Welche Entscheidungen ein Agent allein treffen darf und welche eine menschliche Prüfung brauchen, ist eine Architektur- und UX-Frage, keine Optimismusfrage.

• Was die Organisation verlässt, welche Anteile beim Anbieter bleiben und wer Zugriff hat, gehört dokumentiert.
• Personenbezogene Daten dürfen nicht ungefiltert in einen Prompt; Filter oder Pseudonymisierung sitzen im Code vor dem Modell-Aufruf.
• Anbieter sitzen in unterschiedlichen Rechtsräumen (EU, USA, On-Prem), und die Wahl ist Teil der Architekturentscheidung.

Der EU AI Act macht diese Transparenz für viele AI-Systeme verbindlich, unabhängig vom genauen Stichtag.

• Jeder Aufruf, jeder Tool-Call und jeder zusätzliche Kontext schlägt sich in Eingangs- und Ausgangs-Tokens nieder.
• Größere Modelle erhöhen Qualität, Latenz und Preis selten linear.
• Die nutzbringende Frage lautet meist nicht „welches ist das beste Modell“, sondern „welches reicht für diesen Fall“.
• Agenten in Schleifen können in kurzer Zeit hohe Rechnungen erzeugen; Budget-Limits gehören zur Grundausstattung.
• Kosten werden pro Feature sichtbar gemacht, damit Teams Routing, Caching und Modellwahl bewusst gestalten können.

• Ohne zentrale Sichtbarkeit entsteht Shadow AI: Features, die niemand inventarisiert und im Notfall niemand stoppen kann.
• Ein Register listet aktive Features mit Owner, Provider, Eval-Stand und Datenflüssen, gepflegt von den Teams selbst.
• Risikoklassen entscheiden, welche Freigabewege ein Feature durchläuft.
• Ein interner Summarizer ist nicht dasselbe wie ein Agent mit Schreibzugriff auf das CRM.
• Für Vorfälle existiert ein dokumentierter Pfad mit Rollback, Kommunikation und Verantwortlichen, bevor der erste Vorfall eintritt.

Governance ist so geschnitten, dass dezentrale Teams in der Breite arbeiten können.

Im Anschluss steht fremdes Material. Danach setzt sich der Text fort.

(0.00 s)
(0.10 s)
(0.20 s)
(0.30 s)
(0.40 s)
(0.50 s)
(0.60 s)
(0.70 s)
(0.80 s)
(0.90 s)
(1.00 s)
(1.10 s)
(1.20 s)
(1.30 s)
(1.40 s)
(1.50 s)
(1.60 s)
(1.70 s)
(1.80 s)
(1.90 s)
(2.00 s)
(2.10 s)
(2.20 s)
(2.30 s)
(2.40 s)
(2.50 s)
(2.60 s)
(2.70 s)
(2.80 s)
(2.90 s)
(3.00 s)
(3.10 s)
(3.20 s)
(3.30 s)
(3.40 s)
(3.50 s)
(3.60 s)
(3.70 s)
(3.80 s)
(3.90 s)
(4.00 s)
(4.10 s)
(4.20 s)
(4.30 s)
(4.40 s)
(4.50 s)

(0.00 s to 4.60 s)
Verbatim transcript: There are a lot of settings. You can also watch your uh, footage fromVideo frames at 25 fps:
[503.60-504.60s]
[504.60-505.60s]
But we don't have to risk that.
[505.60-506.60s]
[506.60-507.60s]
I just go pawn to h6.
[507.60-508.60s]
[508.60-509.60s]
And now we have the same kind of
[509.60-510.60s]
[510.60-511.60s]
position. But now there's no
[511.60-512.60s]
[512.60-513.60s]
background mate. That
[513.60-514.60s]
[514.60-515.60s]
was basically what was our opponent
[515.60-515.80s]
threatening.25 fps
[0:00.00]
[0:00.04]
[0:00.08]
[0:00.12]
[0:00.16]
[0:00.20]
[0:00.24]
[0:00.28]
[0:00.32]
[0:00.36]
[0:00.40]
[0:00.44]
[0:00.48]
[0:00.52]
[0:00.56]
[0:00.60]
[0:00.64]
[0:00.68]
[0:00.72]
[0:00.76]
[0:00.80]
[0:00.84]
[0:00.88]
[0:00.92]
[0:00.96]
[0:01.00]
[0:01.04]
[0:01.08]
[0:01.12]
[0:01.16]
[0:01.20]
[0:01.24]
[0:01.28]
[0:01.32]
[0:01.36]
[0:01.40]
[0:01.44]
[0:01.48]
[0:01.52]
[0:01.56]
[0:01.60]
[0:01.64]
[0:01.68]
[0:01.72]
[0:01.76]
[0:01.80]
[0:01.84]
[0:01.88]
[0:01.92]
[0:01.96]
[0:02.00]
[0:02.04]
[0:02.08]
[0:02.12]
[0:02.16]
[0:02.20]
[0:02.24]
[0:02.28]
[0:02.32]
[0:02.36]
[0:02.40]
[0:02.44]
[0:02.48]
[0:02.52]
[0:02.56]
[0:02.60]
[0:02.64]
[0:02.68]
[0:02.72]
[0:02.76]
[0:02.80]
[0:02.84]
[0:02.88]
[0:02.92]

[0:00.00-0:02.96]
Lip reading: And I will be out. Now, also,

Wo sie als Bremse erlebt wird, sind die Prozesse zu schwer.

• Fachbereich wird Co-Owner des Verhaltens, nicht nachgelagerter Tester.
• Engineering versioniert, testet und betreibt Modellverhalten mit derselben Sorgfalt wie übrige Produktionssysteme.
• Führung sieht Risiko, Kosten und Wertbeitrag entlang der Features, bevor sie zur Eskalation werden.
• Betrieb hat Pfade für Fehler, Drift und Vorfälle und ist nicht auf zufällige Beschwerden angewiesen.

• Prompt Engineering optimiert einzelne Anfragen. AI Systems Architecture bindet ein System, dessen Verhalten messbar bleibt.
• Agentic Software Engineering nutzt KI als Werkzeug beim Bauen klassischer Software; hier wird KI selbst Teil der Produktlogik.
• Wir ergänzen klassische Softwarearchitektur dort, wo Verhalten nicht mehr vollständig durch deterministischen Code entsteht, und ersetzen sie nicht.

Modelle, Provider und Tooling verändern sich weiter. Die Architekturprinzipien wachsen mit, sind aber nicht beliebig.